Cela pour dire que cette opération “mains propres” ne peut être que saluée. Et elle est saluée par toutes les composantes de la société civile et des structures d’encadrement (partis, sociétés civiles, associations, syndicats, patronats…).
Un combat de longue haleine
Cependant, par-delà l’effet d’annonce de cette opération, tout Tunisien est en droit de s’interroger si l’arrestation des barons de la contrebande va prémunir à jamais le pays de la contrebande et de la corruption. La réponse est non, et ce pour une simple raison: les gouvernements qui se sont succédé à la tête du pays, depuis le soulèvement, du 14 janvier 2011, n’ont pratiquement rien fait pour doter le pays des mécanismes administratifs et réglementaires requis pour lutter avec efficience contre ce fléau.

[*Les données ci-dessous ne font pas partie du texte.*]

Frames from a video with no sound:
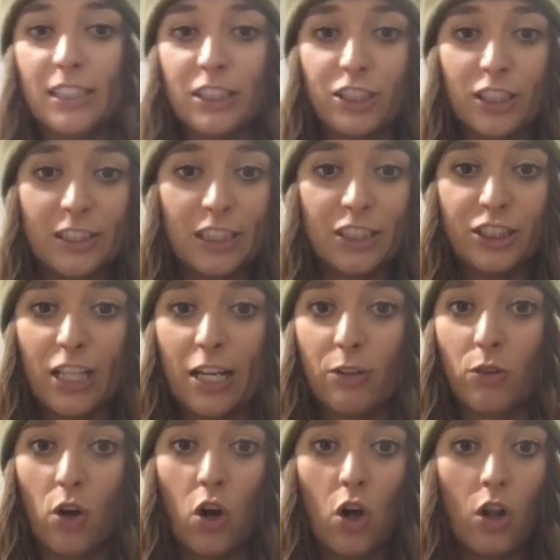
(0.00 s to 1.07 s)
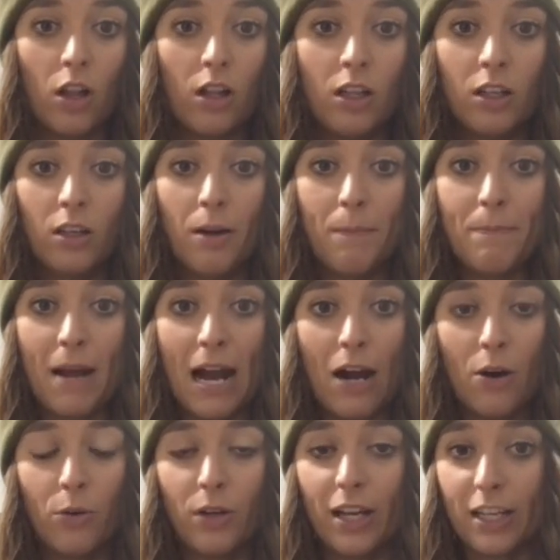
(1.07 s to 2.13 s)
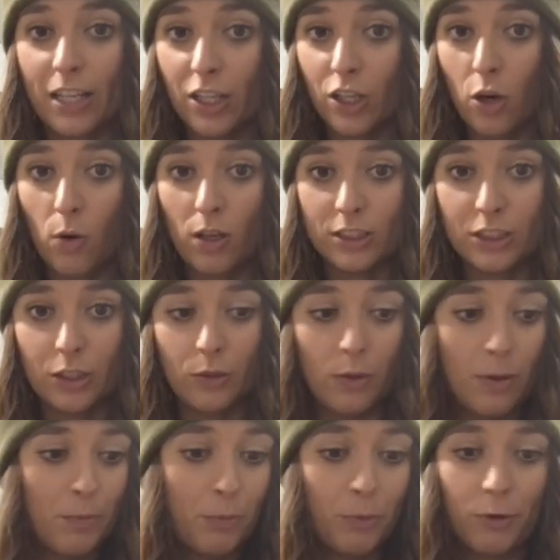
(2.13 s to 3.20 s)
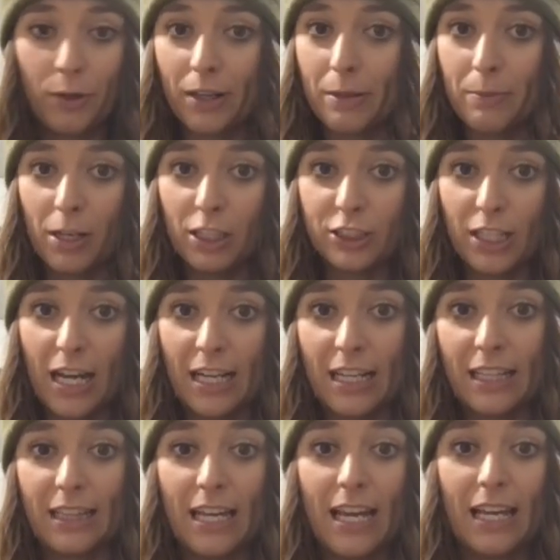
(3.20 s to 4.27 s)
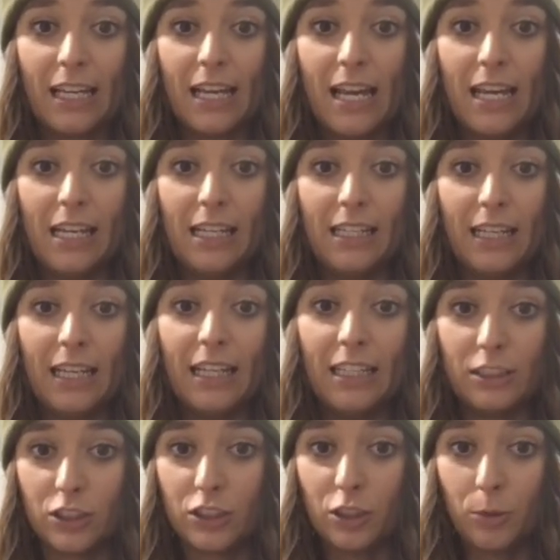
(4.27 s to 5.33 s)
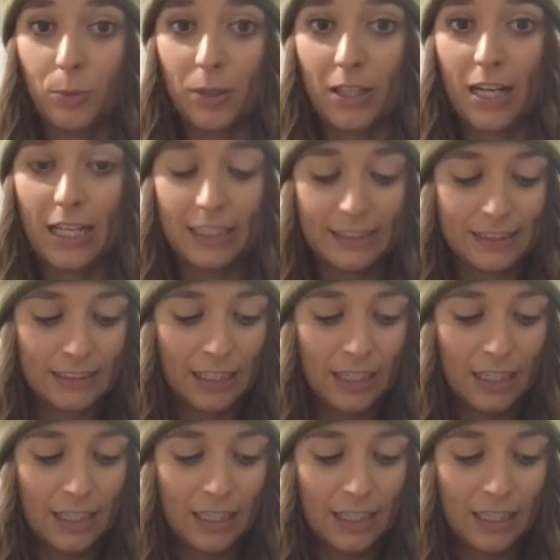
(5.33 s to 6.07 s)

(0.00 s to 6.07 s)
is just a general mount. It can go onto pretty much anything, and it is super nice.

Est-il besoin de rappeler que l’arrestation des barons de la contrebande a été faite sur la base d’un texte de loi d’exception, en l’occurrence l’article 5 du 26 janvier 1978, organisant l’état d’urgence. Cet article permet au ministre de l’Intérieur d’assigner à résidence des personnes pouvant constituer une menace à la paix publique.
Est-il nécessaire de rappeler que ces arrestations ont eu lieu en l’absence de textes punissant la corruption, à l’exception d’un article datant de l’ère beylicale, régissant les faits de corruption et de concussion, un article dérisoire par rapport à l’ampleur des méfaits accomplis actuellement par ces fléaux.
Est-il indispensable de rappeler que la justice, très désorganisée, a toujours traîné du pied pour traiter les dossiers de corruption et de contrebande. Les magistrats du Pôle judiciaire et financier, pour justifier leur immobilisme, inefficience et lenteur, citent trois insuffisances: le manque de moyens matériels et humains, le manque d’experts à leur disposition et le manque de protection sécuritaire rapprochée en raison de la gravité des dossiers traités.
Légiférer, légiférer, légiférer… pour combler le vide juridique
Face à ces défaillances structurelles, la lutte contre la corruption et la contrebande risque d’être un simple épouvantail, à la limite un simple jeu de mode et non enjeu.
Pourtant, cette bataille contre la corruption est une cause juste. C’est la plus belle bataille qu’un gouvernement doit rêver de mener avec succès pour marquer de son empreinte l’Histoire du pays.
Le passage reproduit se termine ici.